= Beginning of Section =

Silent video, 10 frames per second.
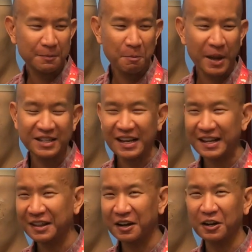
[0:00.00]

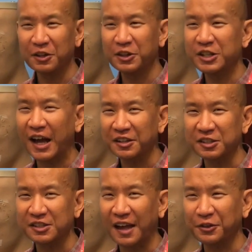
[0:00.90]
maintain their
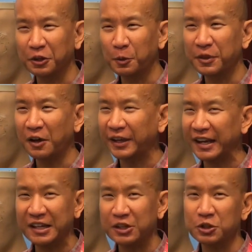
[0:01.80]
dialysis catheter without
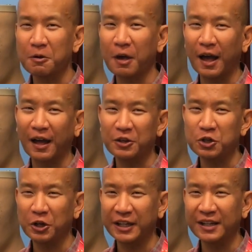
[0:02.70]
getting it
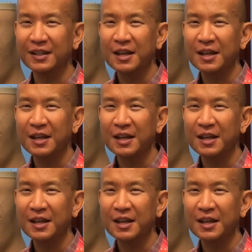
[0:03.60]
dirty.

= End of Section =

Activity: Give the data again exactly as it stands, apart from the pictures.

Response to the task:
Silent video, 10 frames per second.
[0:00.00]

[0:00.90]
maintain their
[0:01.80]
dialysis catheter without
[0:02.70]
getting it
[0:03.60]
dirty.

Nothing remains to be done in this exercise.